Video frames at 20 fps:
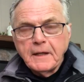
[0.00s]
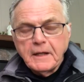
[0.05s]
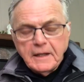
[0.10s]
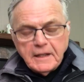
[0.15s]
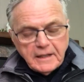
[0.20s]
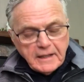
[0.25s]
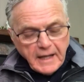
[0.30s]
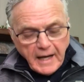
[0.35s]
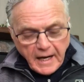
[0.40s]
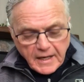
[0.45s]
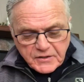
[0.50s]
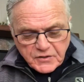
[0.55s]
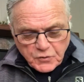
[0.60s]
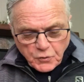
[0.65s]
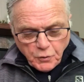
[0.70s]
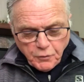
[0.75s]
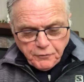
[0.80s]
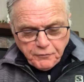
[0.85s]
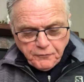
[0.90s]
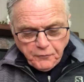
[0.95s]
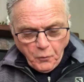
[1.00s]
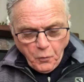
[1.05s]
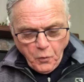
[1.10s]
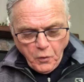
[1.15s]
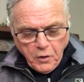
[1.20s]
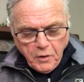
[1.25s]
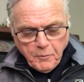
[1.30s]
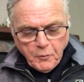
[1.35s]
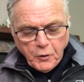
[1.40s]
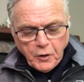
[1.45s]
He has no
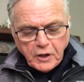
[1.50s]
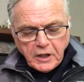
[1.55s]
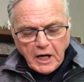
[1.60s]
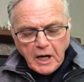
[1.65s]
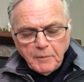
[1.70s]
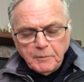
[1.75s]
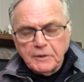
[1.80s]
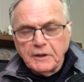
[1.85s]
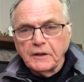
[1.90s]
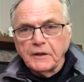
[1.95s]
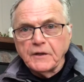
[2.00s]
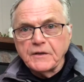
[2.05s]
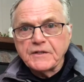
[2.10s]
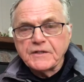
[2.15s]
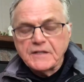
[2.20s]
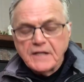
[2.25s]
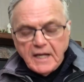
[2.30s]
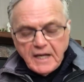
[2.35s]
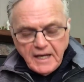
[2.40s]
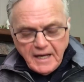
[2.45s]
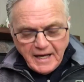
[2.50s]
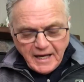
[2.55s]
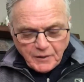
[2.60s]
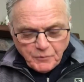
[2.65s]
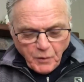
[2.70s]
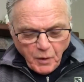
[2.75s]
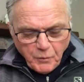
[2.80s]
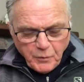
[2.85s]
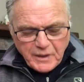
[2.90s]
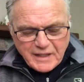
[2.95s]
form or comeliness, and
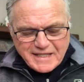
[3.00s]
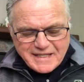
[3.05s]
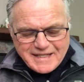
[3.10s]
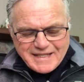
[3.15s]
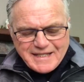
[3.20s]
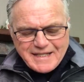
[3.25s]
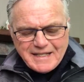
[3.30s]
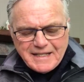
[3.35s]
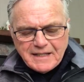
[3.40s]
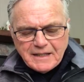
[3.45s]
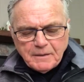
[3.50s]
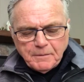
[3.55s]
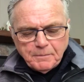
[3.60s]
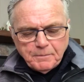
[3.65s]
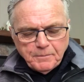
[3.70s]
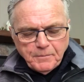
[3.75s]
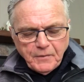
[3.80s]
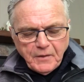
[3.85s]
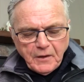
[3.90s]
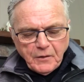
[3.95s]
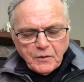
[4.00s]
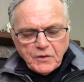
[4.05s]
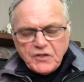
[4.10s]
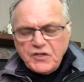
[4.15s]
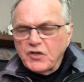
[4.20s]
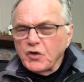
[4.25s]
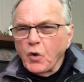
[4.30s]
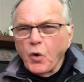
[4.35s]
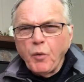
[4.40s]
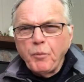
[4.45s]
when we see him, there
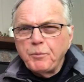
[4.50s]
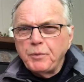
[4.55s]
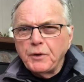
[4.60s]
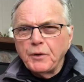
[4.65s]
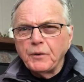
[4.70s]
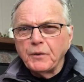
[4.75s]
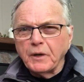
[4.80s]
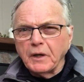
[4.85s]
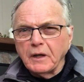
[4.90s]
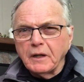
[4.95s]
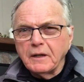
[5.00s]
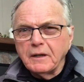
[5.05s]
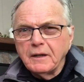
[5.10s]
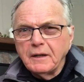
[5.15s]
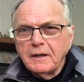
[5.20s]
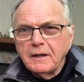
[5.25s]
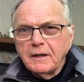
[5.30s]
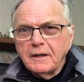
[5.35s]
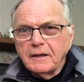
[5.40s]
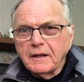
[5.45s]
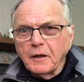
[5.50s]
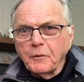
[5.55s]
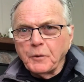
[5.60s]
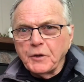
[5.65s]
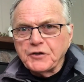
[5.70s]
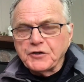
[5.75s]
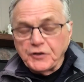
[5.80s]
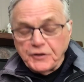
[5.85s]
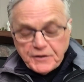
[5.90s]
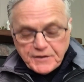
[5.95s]
is no beauty that
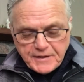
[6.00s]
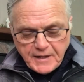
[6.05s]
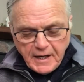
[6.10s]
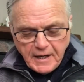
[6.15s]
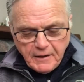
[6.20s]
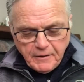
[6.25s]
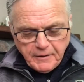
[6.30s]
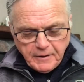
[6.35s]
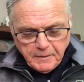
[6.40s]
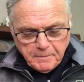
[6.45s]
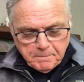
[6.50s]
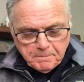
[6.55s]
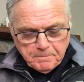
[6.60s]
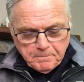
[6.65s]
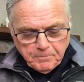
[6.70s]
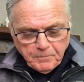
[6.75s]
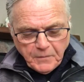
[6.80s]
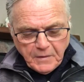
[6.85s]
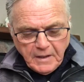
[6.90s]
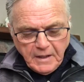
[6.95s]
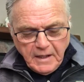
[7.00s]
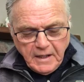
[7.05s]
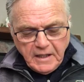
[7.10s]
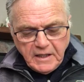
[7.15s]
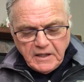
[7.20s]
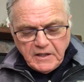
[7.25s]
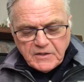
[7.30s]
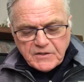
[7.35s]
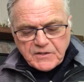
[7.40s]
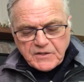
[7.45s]
we should desire him.
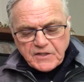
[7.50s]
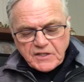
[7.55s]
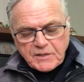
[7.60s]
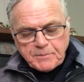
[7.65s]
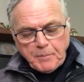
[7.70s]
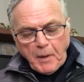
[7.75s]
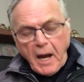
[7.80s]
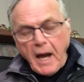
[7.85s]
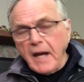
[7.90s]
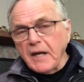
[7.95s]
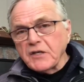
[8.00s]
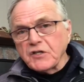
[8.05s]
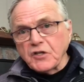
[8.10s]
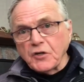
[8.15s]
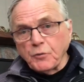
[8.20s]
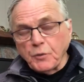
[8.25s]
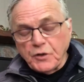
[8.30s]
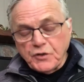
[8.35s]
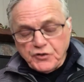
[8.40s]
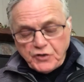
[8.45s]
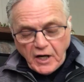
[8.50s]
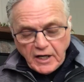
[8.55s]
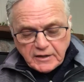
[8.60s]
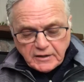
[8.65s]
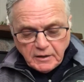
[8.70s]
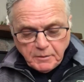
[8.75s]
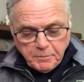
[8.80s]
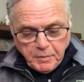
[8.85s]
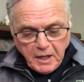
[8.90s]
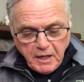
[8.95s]
He is despised and
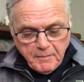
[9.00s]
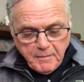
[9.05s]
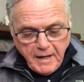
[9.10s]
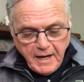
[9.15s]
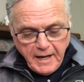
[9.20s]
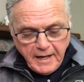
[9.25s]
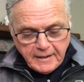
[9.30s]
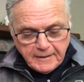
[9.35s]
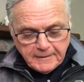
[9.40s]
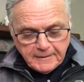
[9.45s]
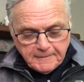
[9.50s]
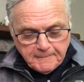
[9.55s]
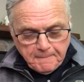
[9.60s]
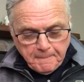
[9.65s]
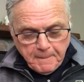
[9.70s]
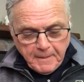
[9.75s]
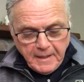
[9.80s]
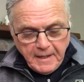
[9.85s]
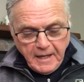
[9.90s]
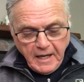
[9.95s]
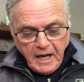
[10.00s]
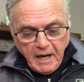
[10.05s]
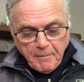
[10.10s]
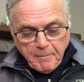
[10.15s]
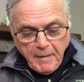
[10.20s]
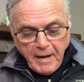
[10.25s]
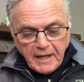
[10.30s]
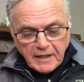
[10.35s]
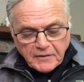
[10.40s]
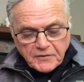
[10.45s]
rejected by man, a
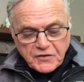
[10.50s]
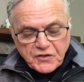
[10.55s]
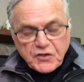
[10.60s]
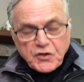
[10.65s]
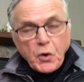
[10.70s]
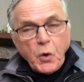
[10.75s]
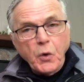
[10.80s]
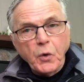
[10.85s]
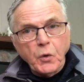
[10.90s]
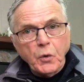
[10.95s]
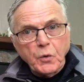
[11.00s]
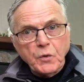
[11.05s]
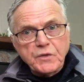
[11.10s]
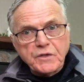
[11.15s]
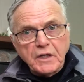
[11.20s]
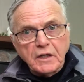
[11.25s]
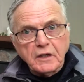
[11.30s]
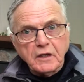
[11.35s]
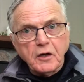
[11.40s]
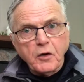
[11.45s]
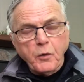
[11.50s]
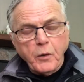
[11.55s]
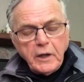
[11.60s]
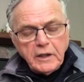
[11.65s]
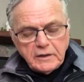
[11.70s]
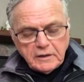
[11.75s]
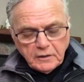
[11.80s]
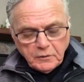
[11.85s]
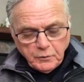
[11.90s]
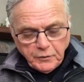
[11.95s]
man of sorrows and
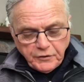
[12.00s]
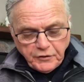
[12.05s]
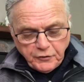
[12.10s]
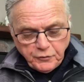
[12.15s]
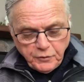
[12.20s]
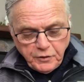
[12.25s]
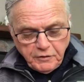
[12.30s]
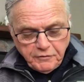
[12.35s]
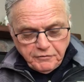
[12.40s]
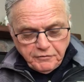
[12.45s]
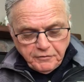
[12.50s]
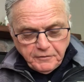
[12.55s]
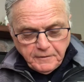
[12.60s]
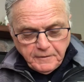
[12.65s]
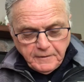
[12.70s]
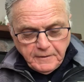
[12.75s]
acquainted with grief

Problem to work on> Drop every picture from the data, then output all the rest exactly.

Exercise answer>
Video frames at 20 fps:
[0.00s]
[0.05s]
[0.10s]
[0.15s]
[0.20s]
[0.25s]
[0.30s]
[0.35s]
[0.40s]
[0.45s]
[0.50s]
[0.55s]
[0.60s]
[0.65s]
[0.70s]
[0.75s]
[0.80s]
[0.85s]
[0.90s]
[0.95s]
[1.00s]
[1.05s]
[1.10s]
[1.15s]
[1.20s]
[1.25s]
[1.30s]
[1.35s]
[1.40s]
[1.45s]
He has no
[1.50s]
[1.55s]
[1.60s]
[1.65s]
[1.70s]
[1.75s]
[1.80s]
[1.85s]
[1.90s]
[1.95s]
[2.00s]
[2.05s]
[2.10s]
[2.15s]
[2.20s]
[2.25s]
[2.30s]
[2.35s]
[2.40s]
[2.45s]
[2.50s]
[2.55s]
[2.60s]
[2.65s]
[2.70s]
[2.75s]
[2.80s]
[2.85s]
[2.90s]
[2.95s]
form or comeliness, and
[3.00s]
[3.05s]
[3.10s]
[3.15s]
[3.20s]
[3.25s]
[3.30s]
[3.35s]
[3.40s]
[3.45s]
[3.50s]
[3.55s]
[3.60s]
[3.65s]
[3.70s]
[3.75s]
[3.80s]
[3.85s]
[3.90s]
[3.95s]
[4.00s]
[4.05s]
[4.10s]
[4.15s]
[4.20s]
[4.25s]
[4.30s]
[4.35s]
[4.40s]
[4.45s]
when we see him, there
[4.50s]
[4.55s]
[4.60s]
[4.65s]
[4.70s]
[4.75s]
[4.80s]
[4.85s]
[4.90s]
[4.95s]
[5.00s]
[5.05s]
[5.10s]
[5.15s]
[5.20s]
[5.25s]
[5.30s]
[5.35s]
[5.40s]
[5.45s]
[5.50s]
[5.55s]
[5.60s]
[5.65s]
[5.70s]
[5.75s]
[5.80s]
[5.85s]
[5.90s]
[5.95s]
is no beauty that
[6.00s]
[6.05s]
[6.10s]
[6.15s]
[6.20s]
[6.25s]
[6.30s]
[6.35s]
[6.40s]
[6.45s]
[6.50s]
[6.55s]
[6.60s]
[6.65s]
[6.70s]
[6.75s]
[6.80s]
[6.85s]
[6.90s]
[6.95s]
[7.00s]
[7.05s]
[7.10s]
[7.15s]
[7.20s]
[7.25s]
[7.30s]
[7.35s]
[7.40s]
[7.45s]
we should desire him.
[7.50s]
[7.55s]
[7.60s]
[7.65s]
[7.70s]
[7.75s]
[7.80s]
[7.85s]
[7.90s]
[7.95s]
[8.00s]
[8.05s]
[8.10s]
[8.15s]
[8.20s]
[8.25s]
[8.30s]
[8.35s]
[8.40s]
[8.45s]
[8.50s]
[8.55s]
[8.60s]
[8.65s]
[8.70s]
[8.75s]
[8.80s]
[8.85s]
[8.90s]
[8.95s]
He is despised and
[9.00s]
[9.05s]
[9.10s]
[9.15s]
[9.20s]
[9.25s]
[9.30s]
[9.35s]
[9.40s]
[9.45s]
[9.50s]
[9.55s]
[9.60s]
[9.65s]
[9.70s]
[9.75s]
[9.80s]
[9.85s]
[9.90s]
[9.95s]
[10.00s]
[10.05s]
[10.10s]
[10.15s]
[10.20s]
[10.25s]
[10.30s]
[10.35s]
[10.40s]
[10.45s]
rejected by man, a
[10.50s]
[10.55s]
[10.60s]
[10.65s]
[10.70s]
[10.75s]
[10.80s]
[10.85s]
[10.90s]
[10.95s]
[11.00s]
[11.05s]
[11.10s]
[11.15s]
[11.20s]
[11.25s]
[11.30s]
[11.35s]
[11.40s]
[11.45s]
[11.50s]
[11.55s]
[11.60s]
[11.65s]
[11.70s]
[11.75s]
[11.80s]
[11.85s]
[11.90s]
[11.95s]
man of sorrows and
[12.00s]
[12.05s]
[12.10s]
[12.15s]
[12.20s]
[12.25s]
[12.30s]
[12.35s]
[12.40s]
[12.45s]
[12.50s]
[12.55s]
[12.60s]
[12.65s]
[12.70s]
[12.75s]
acquainted with grief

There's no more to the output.